To help you get started, here are seven ideas to take time for yourself during the work day.

Don't Skip Your Lunch Hour

While you may opt to work through your lunch hour or eat on the fly, don't. Step away from your desk and sit down to mindfully eat a nourishing meal that will give you the energy to make it through the rest of the day. Or, use your lunch hour for a quick mid-day workout. After all, everyone needs a mental break from work, so take this time to restore your body and mind.

Refresh Your Workspace

Since you spend most of your day at your desk, make it a space that's inspiring and energizing. Hang up photos of friends and loved ones. Declutter and tidy up your space. Add some plants or artwork to stoke your creativity.

Move Your Body

You know that sitting all day isn't great for your health, so take regular movement breaks. Think of it as physical activity snacks sprinkled throughout your day. Take a lap around the office and talk to a coworker instead of sending an email. Suggest a walking meeting. Do some stretches at your desk. Not only will your creaky joints thank you but your mind will, too.

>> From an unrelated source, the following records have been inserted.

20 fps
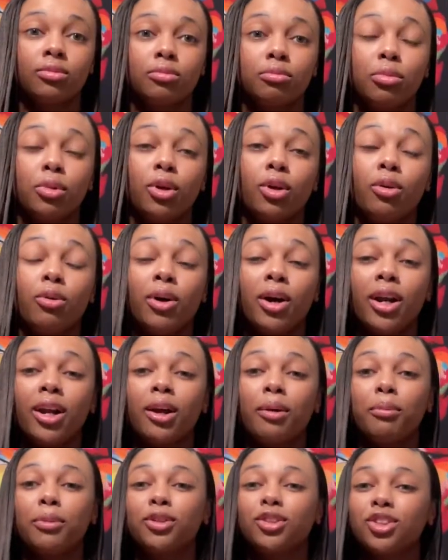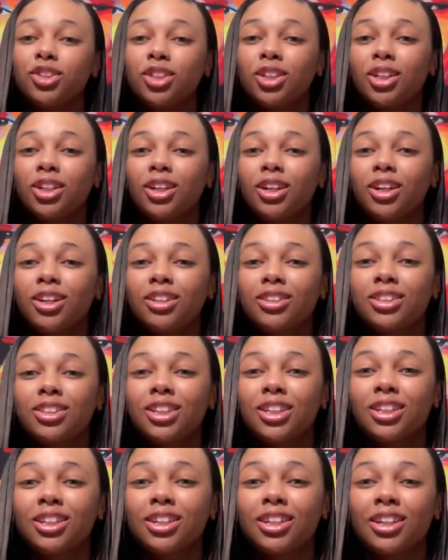Bro, why that machine he's
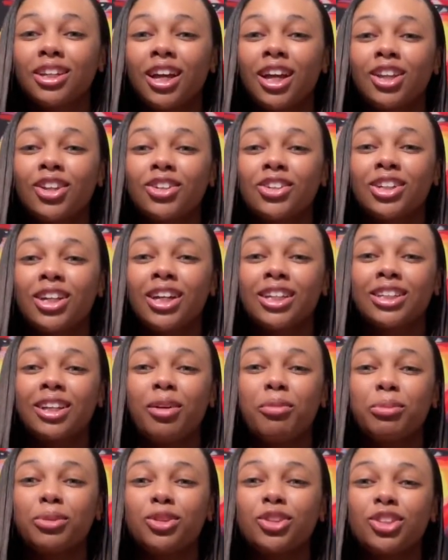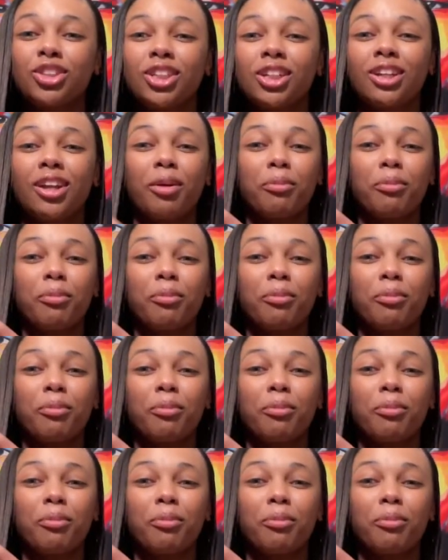sitting in? That look like that machine that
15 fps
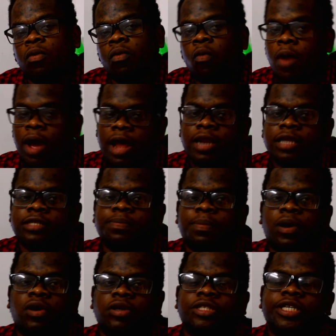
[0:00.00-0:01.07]
wireless
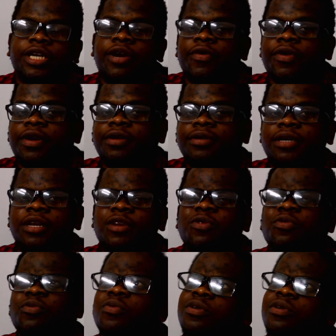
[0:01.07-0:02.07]
power sharing. I don't know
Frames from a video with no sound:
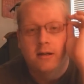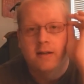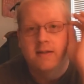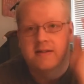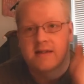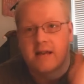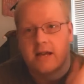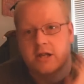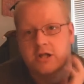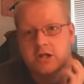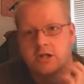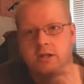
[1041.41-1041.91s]

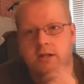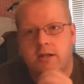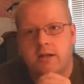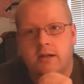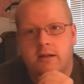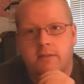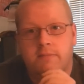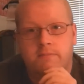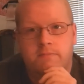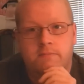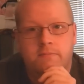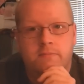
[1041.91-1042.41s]
is
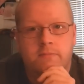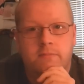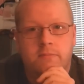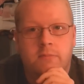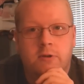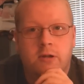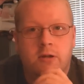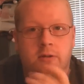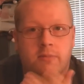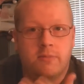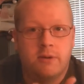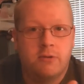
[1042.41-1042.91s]
actually
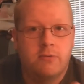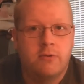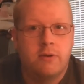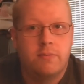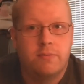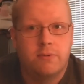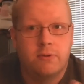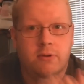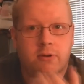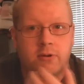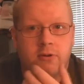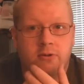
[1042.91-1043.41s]
going to be
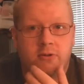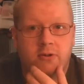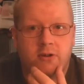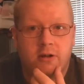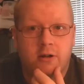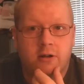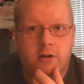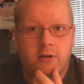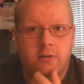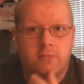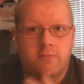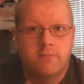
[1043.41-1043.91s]
reproduced
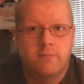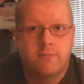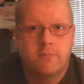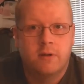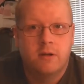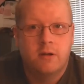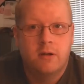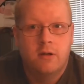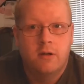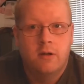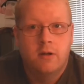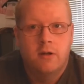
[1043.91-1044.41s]
here.
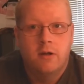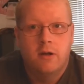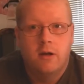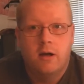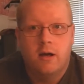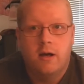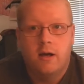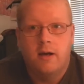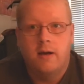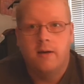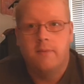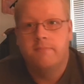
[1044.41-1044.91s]

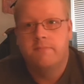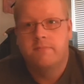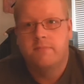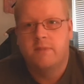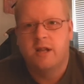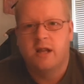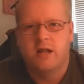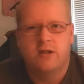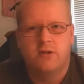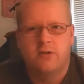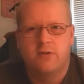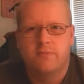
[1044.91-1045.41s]

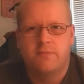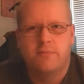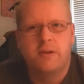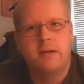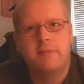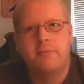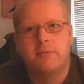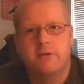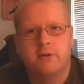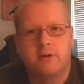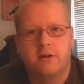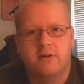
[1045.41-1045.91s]
I know
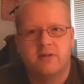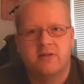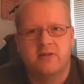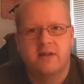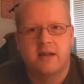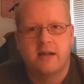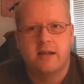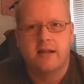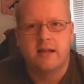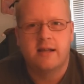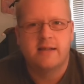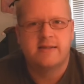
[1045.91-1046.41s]
people are going to
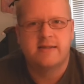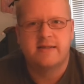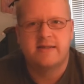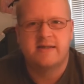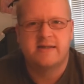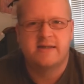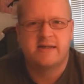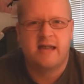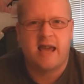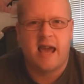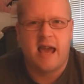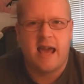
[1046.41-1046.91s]
say that's a
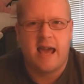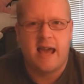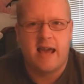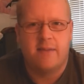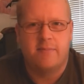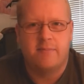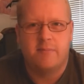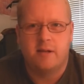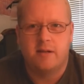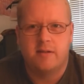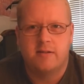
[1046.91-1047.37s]
scam.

Take Regular Breathing Breaks

One of the quickest ways to decompress? Take a deep breath. According to The American Institute of Stress, deep breathing activates the body's natural relaxation response, slowing your heart rate and releasing muscle tension. The best part? You can practice it anywhere and no one will notice!

Take It Outside

Spending time outside doesn't just fill your lungs with fresh air, it reboots your energy and mood, too. A 2017 study found that listening to sounds found in nature soothes the brain and reduces the body's fight-or-flight instinct. Even a few minutes helps, so take a quick stroll outside.

Stay Hydrated

Sipping on water throughout the day is one of the easiest self-care practices. Staying hydrated keeps your mind and body sharp. After all, water makes up roughly 60% of your body, according to Merck. A study in the British Journal of Nutrition found that mild dehydration made it harder to concentrate and led to more fatigue and headaches.

Laugh It Out

Who doesn't feel more relaxed and energized after a good laugh? According to Health, laughing releases endorphins, the body's feel-good hormones. So yes, take a break and watch those silly cat videos and memes.

There's no right or wrong way to practice self-care. It's highly individual, and self-care activities at work will be different from person to person. No matter what you do, take the time to care for your emotional, mental and physical well-being at work.